_TASK STATEMENT:_
Exact copies of all the entries are required, and no pictures should appear in them.

_DATA RECORDS:_
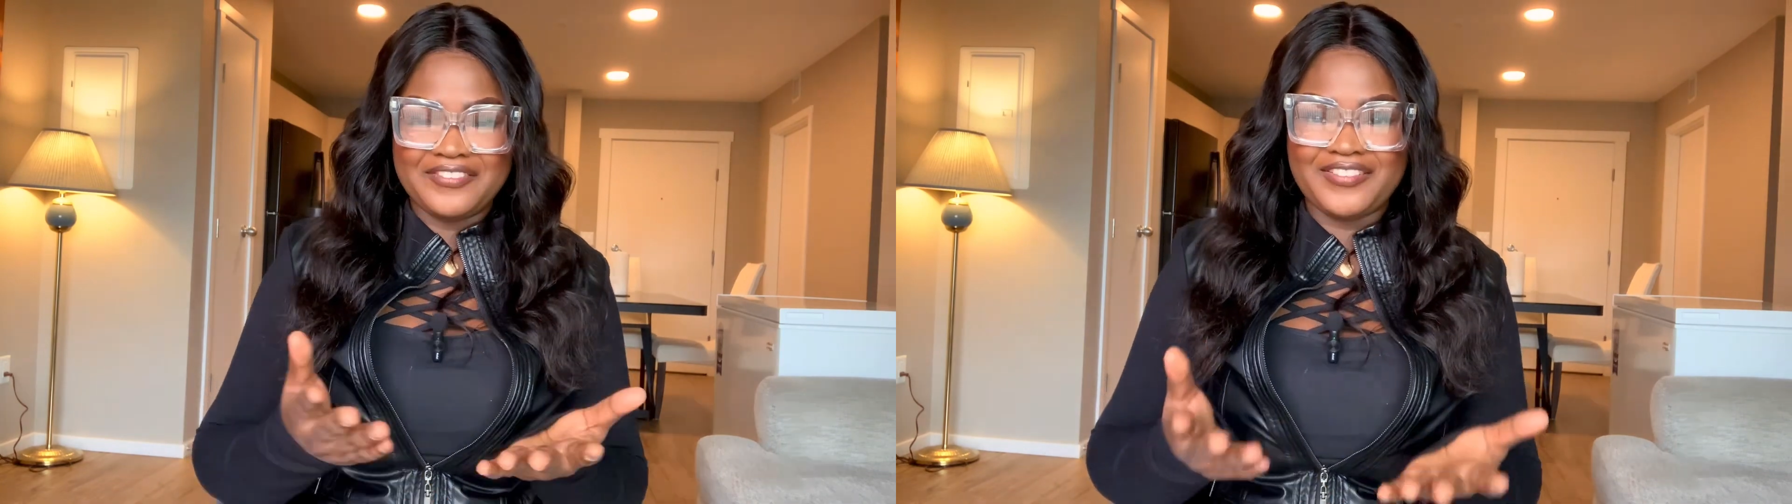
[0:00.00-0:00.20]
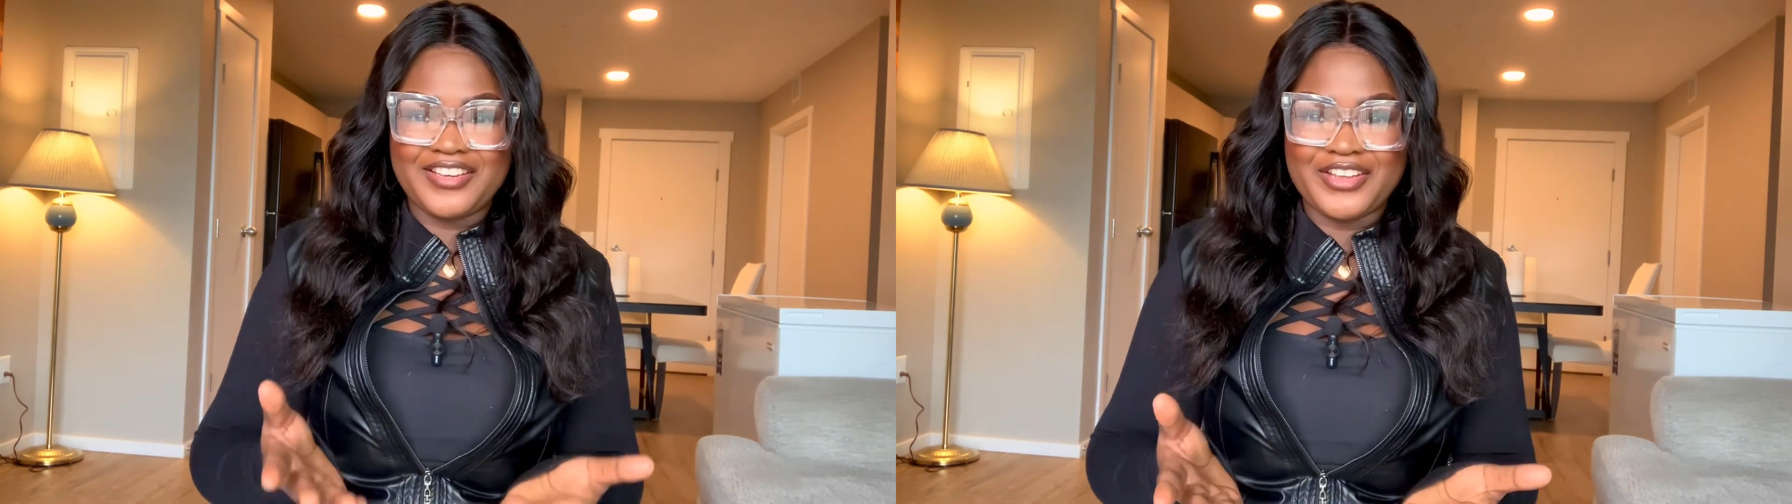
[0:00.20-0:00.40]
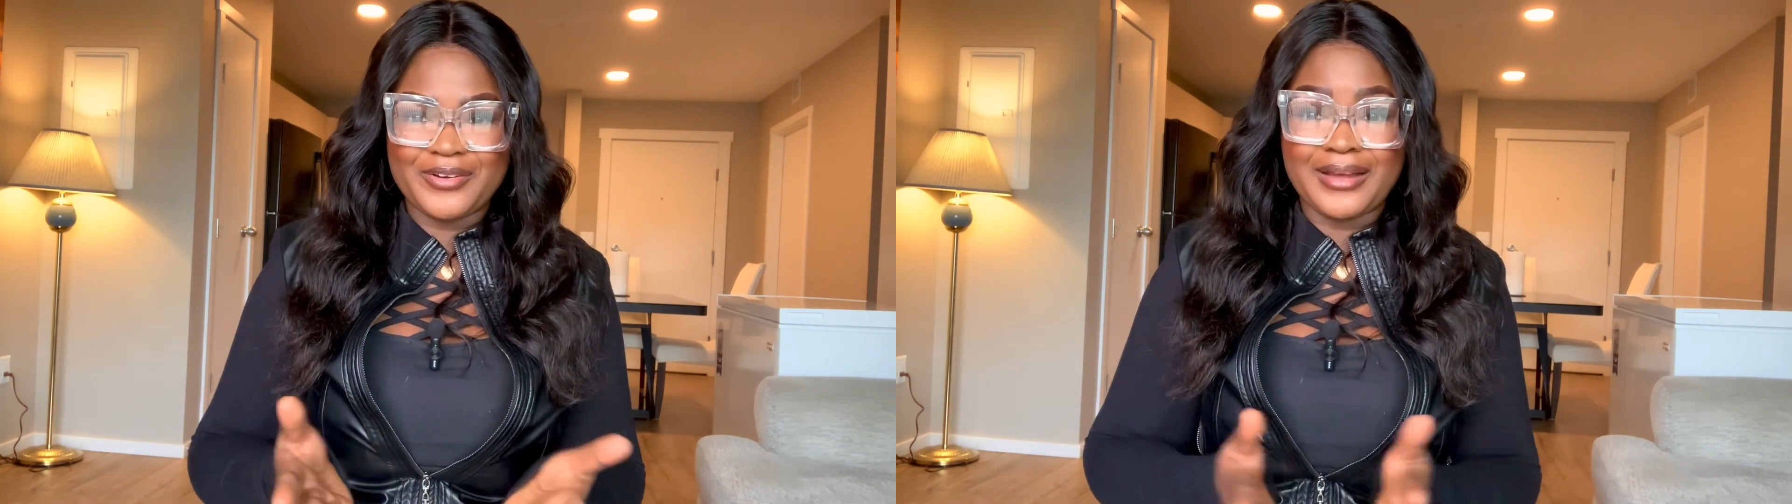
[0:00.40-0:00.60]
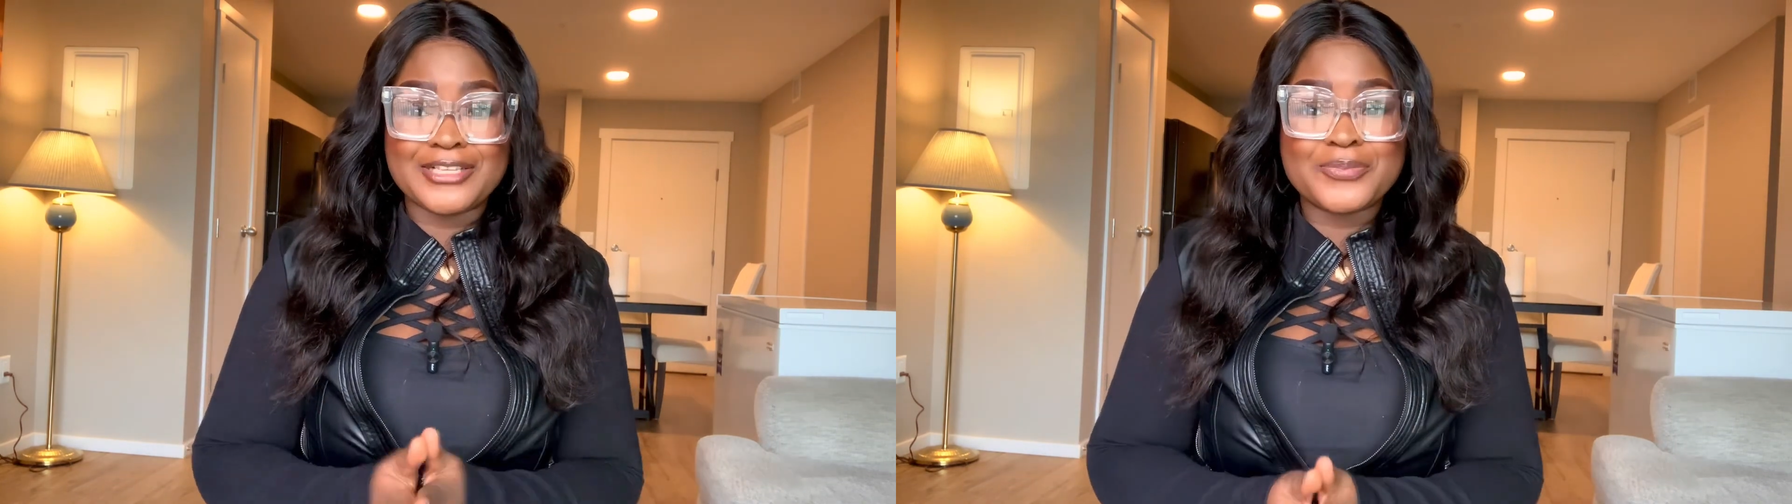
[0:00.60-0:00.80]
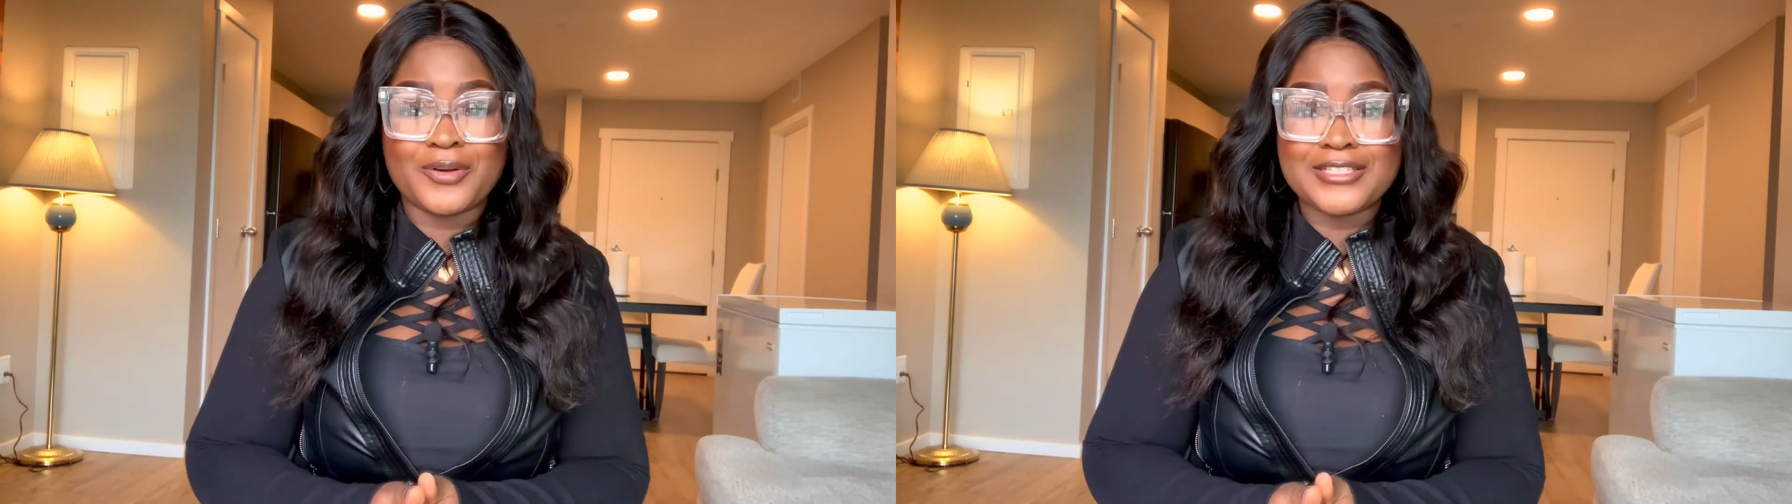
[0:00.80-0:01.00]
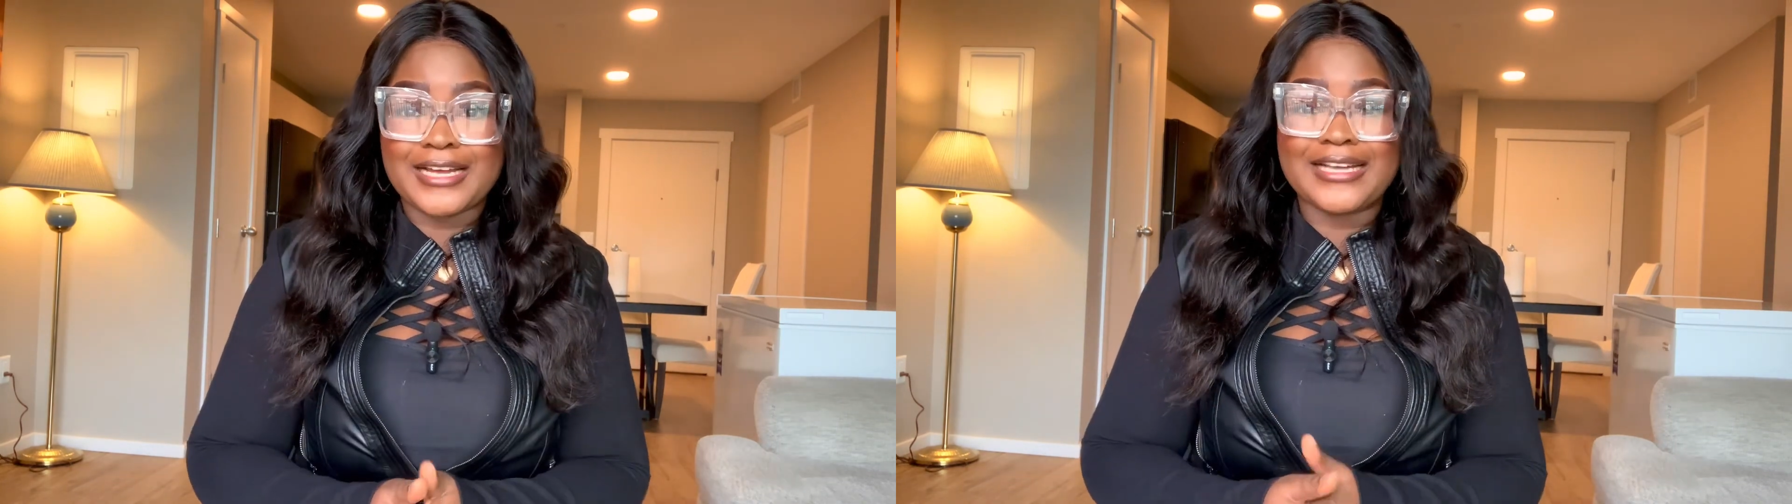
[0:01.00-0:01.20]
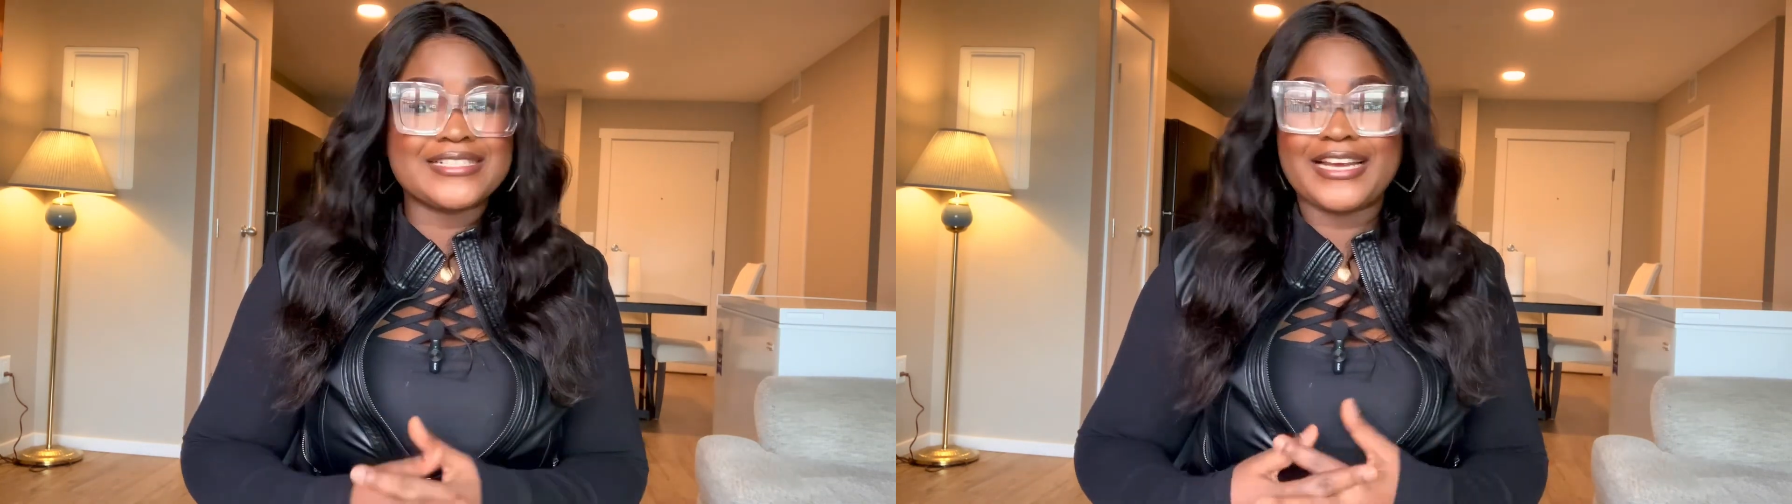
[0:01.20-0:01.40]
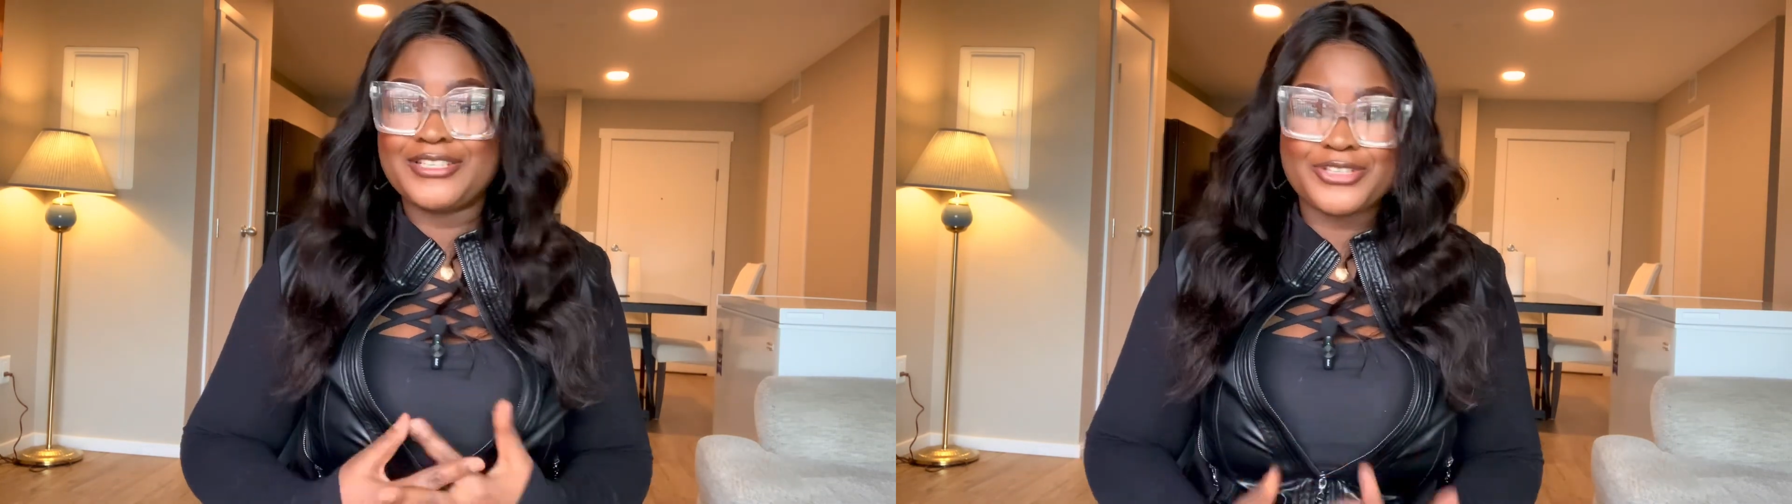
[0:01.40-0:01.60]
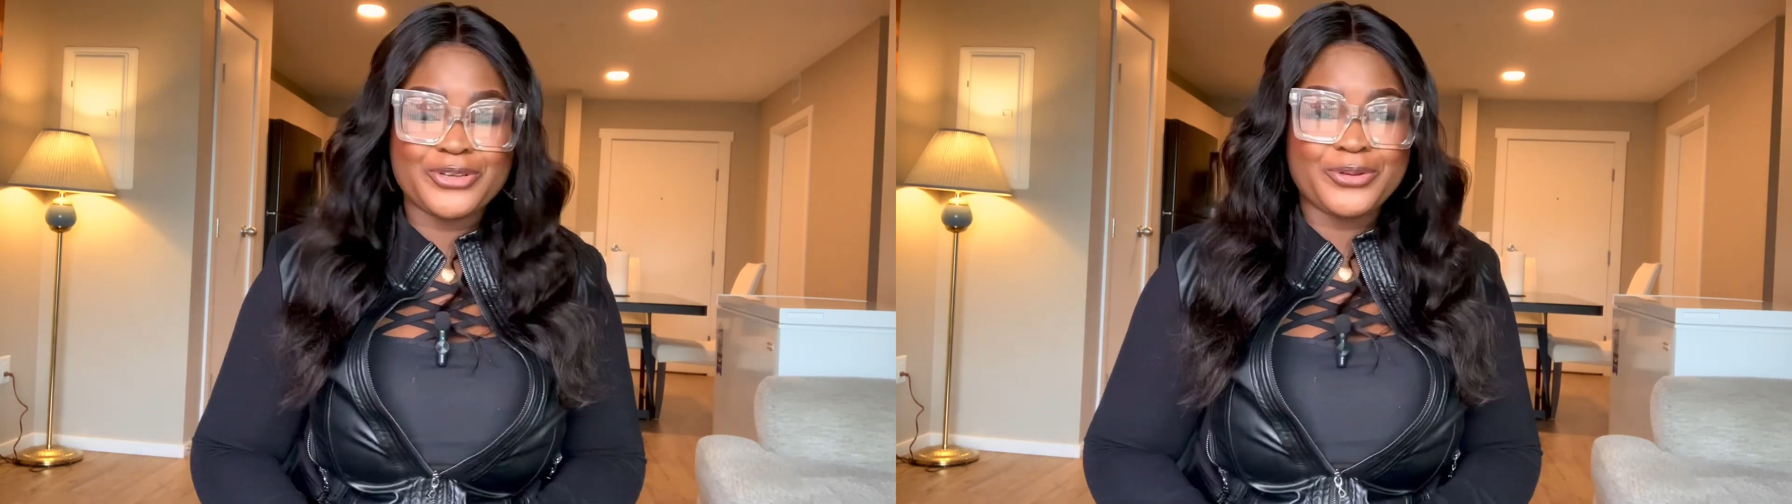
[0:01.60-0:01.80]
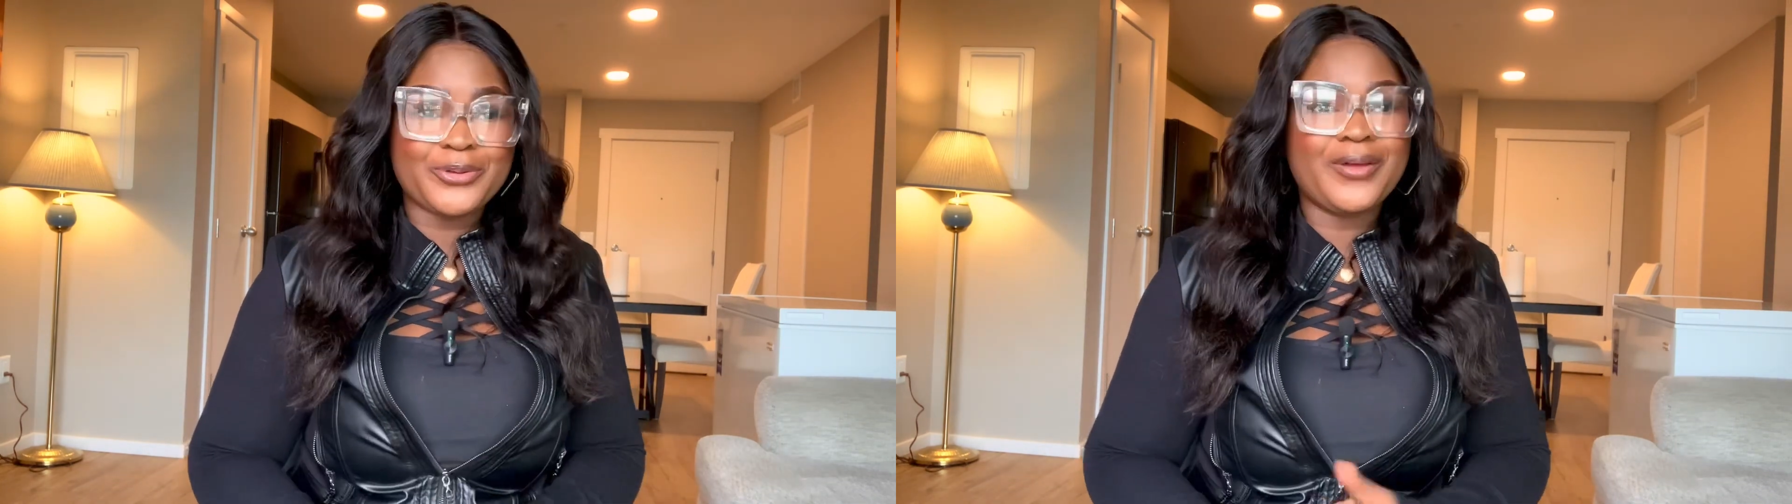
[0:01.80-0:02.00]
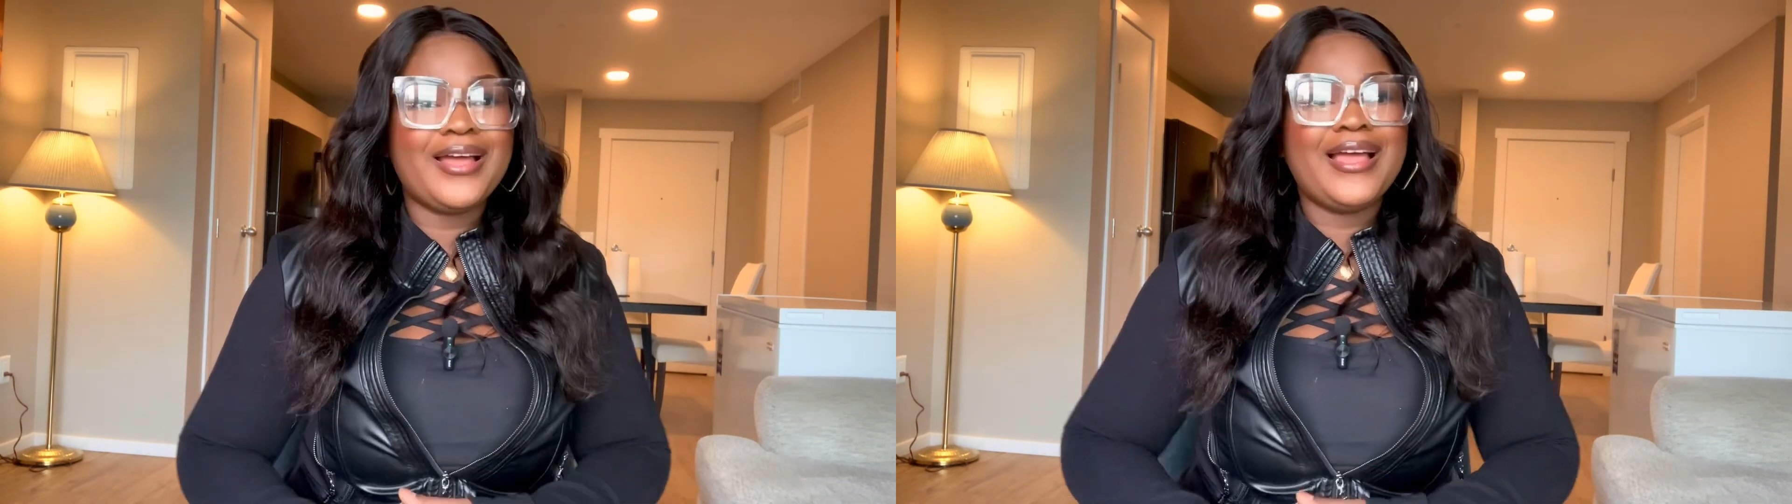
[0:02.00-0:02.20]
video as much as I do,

_EXERCISE RESULT:_
[0:00.00-0:00.20]
[0:00.20-0:00.40]
[0:00.40-0:00.60]
[0:00.60-0:00.80]
[0:00.80-0:01.00]
[0:01.00-0:01.20]
[0:01.20-0:01.40]
[0:01.40-0:01.60]
[0:01.60-0:01.80]
[0:01.80-0:02.00]
[0:02.00-0:02.20]
video as much as I do,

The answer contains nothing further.